※3※ belki de hala en az senin kadar deliyimdir

86 32 45
                                    

Eliz o akşamki yemeğini yiyemedi. Ertesi sabah ablasının ve bu kez koca kıskaçlı bir akrep formuna bürünmüş Beri'nin hazırladığı atıştırmalıkları da. Su ya da içine tatlı tarçın esansı kattığı kahve haricindeki hiçbir şeyi midesine kabul ettiremeyecekmiş gibi geliyordu. Gerçi artık alışkanlık da denilebilirdi buna. Fakültede çıkan öğle yemekleri ile epeydir kendini idare etmişti.

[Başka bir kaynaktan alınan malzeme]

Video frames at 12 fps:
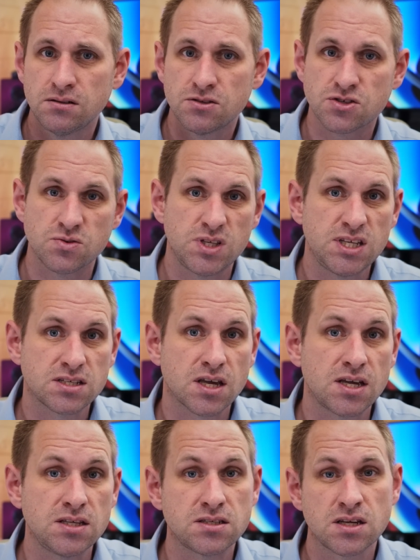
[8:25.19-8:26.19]
So in this
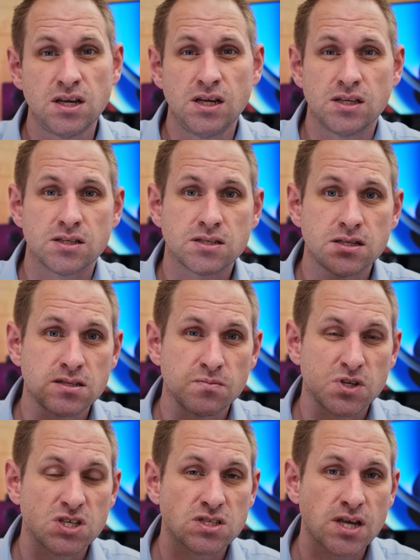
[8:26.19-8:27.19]
case, the
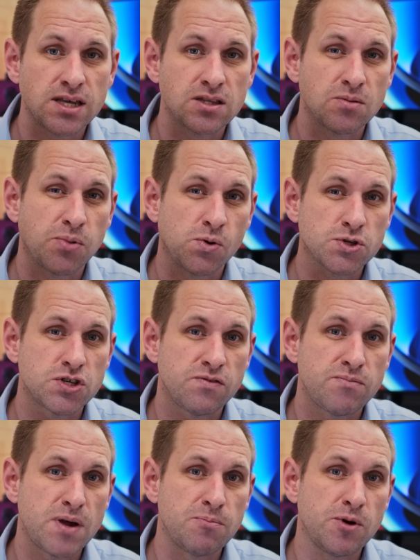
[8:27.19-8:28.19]
system can take the portion
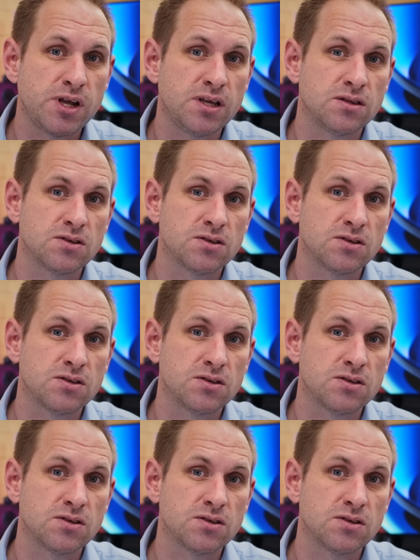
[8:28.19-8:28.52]
of memory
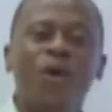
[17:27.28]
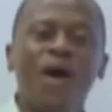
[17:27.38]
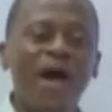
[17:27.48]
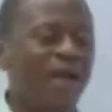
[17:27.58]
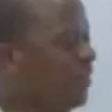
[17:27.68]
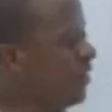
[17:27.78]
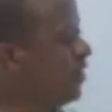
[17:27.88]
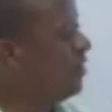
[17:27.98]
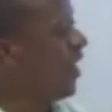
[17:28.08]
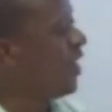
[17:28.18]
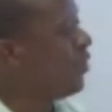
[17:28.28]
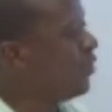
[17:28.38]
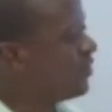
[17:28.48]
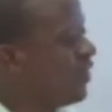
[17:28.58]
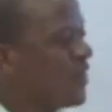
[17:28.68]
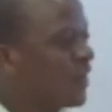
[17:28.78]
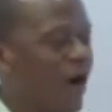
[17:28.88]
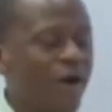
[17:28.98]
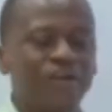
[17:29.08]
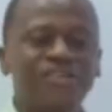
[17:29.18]
Why did they use different
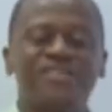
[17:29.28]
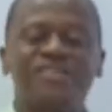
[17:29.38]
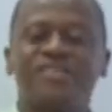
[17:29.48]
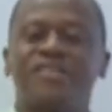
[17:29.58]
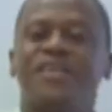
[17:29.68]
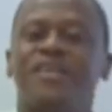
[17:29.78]
colors?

Akşamları geç saate kadar laboratuvarda durup sabah gün doğmadan fakülteye koşup işleri yetiştirmeye çalışan bir mühendisin kendine değil yemek hazırlayacak, yemek için gereken malzemeleri almak için dahi zamanı kalmayabiliyordu.

Ya da belki de Eliz, kendi eseri olduğu meşguliyetini bahane ediyordu sadece. Her zamanki gibi.

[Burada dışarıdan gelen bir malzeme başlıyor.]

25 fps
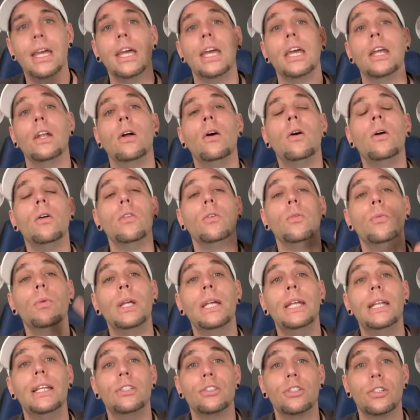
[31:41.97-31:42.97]
and all the
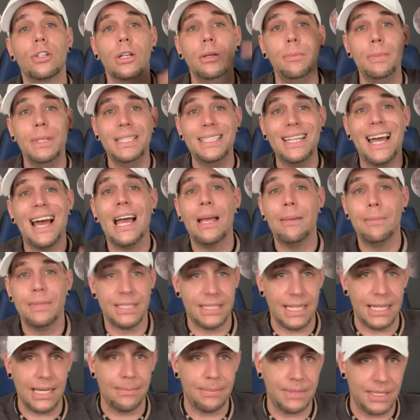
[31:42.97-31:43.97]
readings are going to be
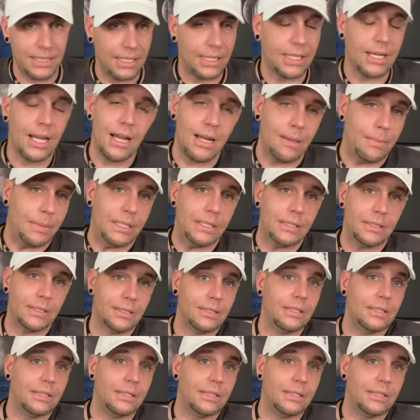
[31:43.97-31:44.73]
timestamped in the comments.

Akrep Beri kızın omzundaki en sevdiği yere oturup fakülteye varana değin kıskacıyla Eliz'in küpelerini çekiştirip durdu. Güneş şehrin doğu yakasından yükselip tepeye oturana kadar da ara sıra kızın bukleleri arasından kendini gösterip Eliz'in laboratuvar anahtarını teslim ettiği hademeyi, makineyi emanet edip sanayiye tamir için mektup yazması için görevlendirdiği asistanını, önündeki sekiz haftalık programını boşaltmasını ve ileri tarihe kaydırmasını söylediği sekreterini ani hareketleri, mahsustan savurduğu zehirli kuyruğuyla korkuttu.

O küçük şımarık böcek bundan pek de zevk aldı, Eliz de sevimli şekildeğiştirenine engel olmadı. Ne diye olacaktı ki? İnsanların akrepleri korkunç bulması ve şekildeğiştireninin doğasında muzırlık olması onun kabahati değildi ne de olsa. İki ay sonra yeniden buraya, Murano'ya, döndüğünde Beri'yi sürekli yanında getirmeli, şekildeğiştirenin evdeyken gün boyu atamadığı enerjisini burada harcamasına izin vermeliydi belki de.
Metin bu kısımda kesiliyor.